◆ **Task to carry out**
Below are records; print only the lines from the line containing "[5:44.59-5:45.59]" to the end, both included, reproduced exactly and without the pictures.

(Stored items)
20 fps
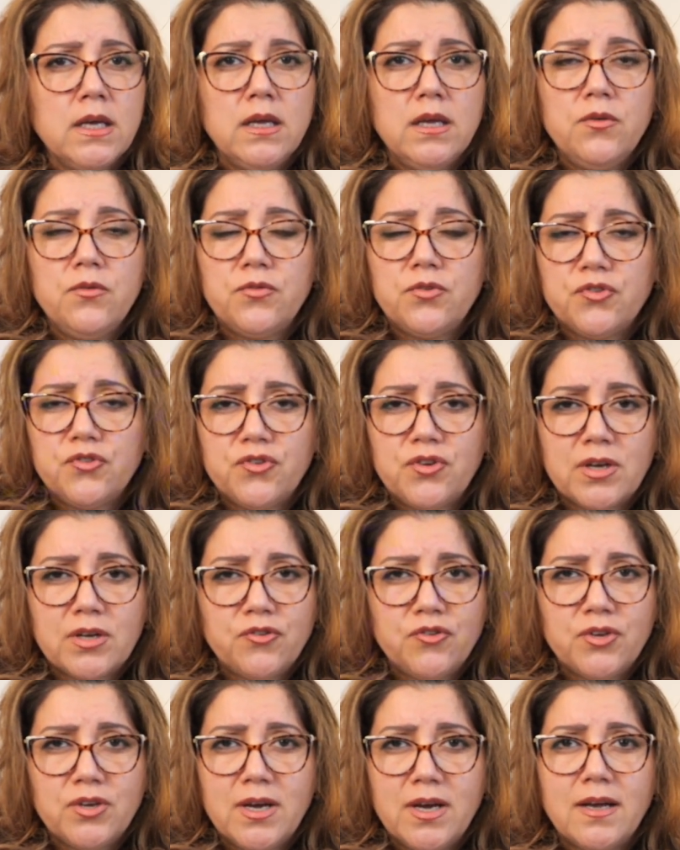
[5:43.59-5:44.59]

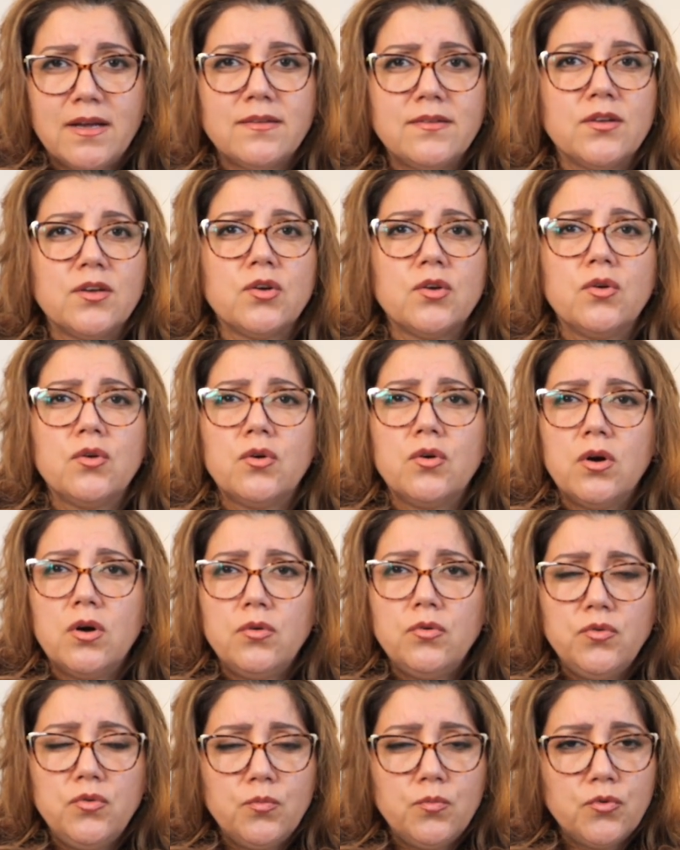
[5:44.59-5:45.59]
infrastructure as a
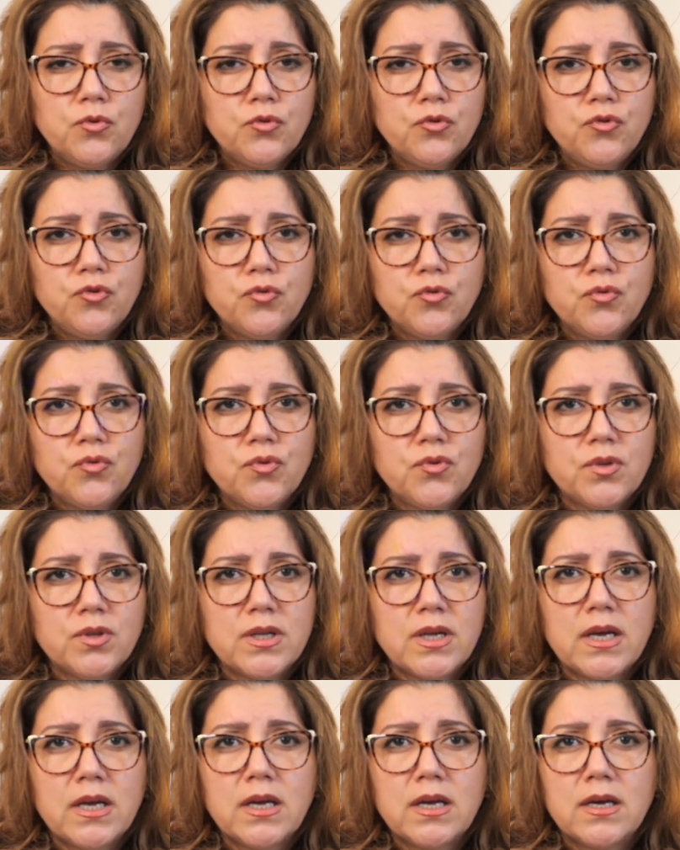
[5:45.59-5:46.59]
code modules
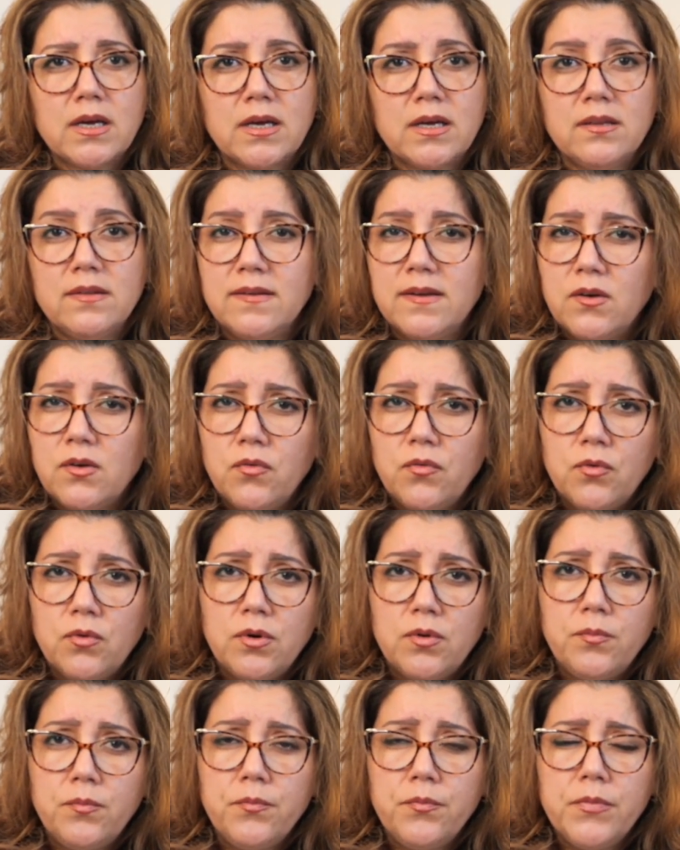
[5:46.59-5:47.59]
like
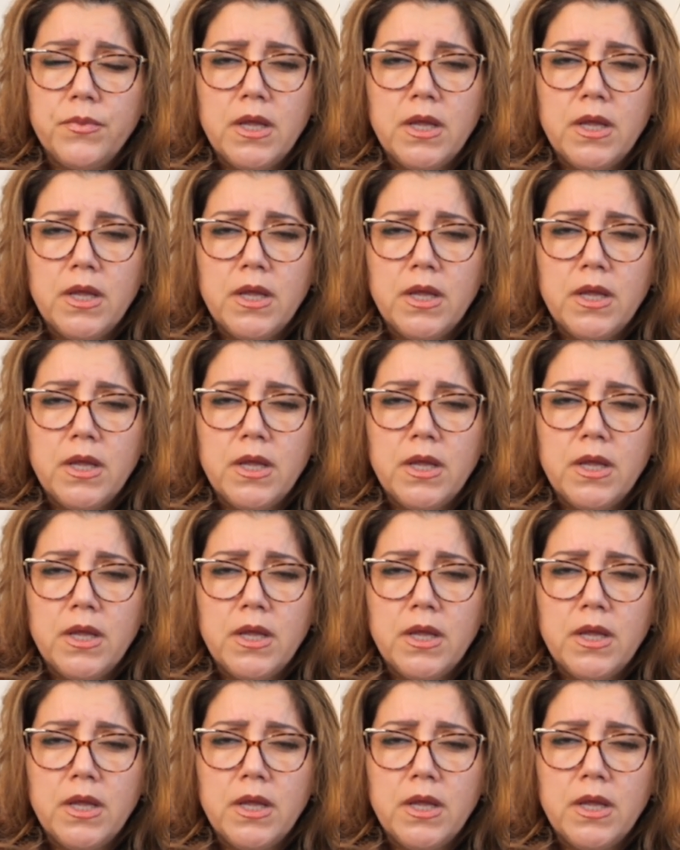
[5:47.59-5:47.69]
Terraform,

◆ **Task answer**
[5:44.59-5:45.59]
infrastructure as a
[5:45.59-5:46.59]
code modules
[5:46.59-5:47.59]
like
[5:47.59-5:47.69]
Terraform,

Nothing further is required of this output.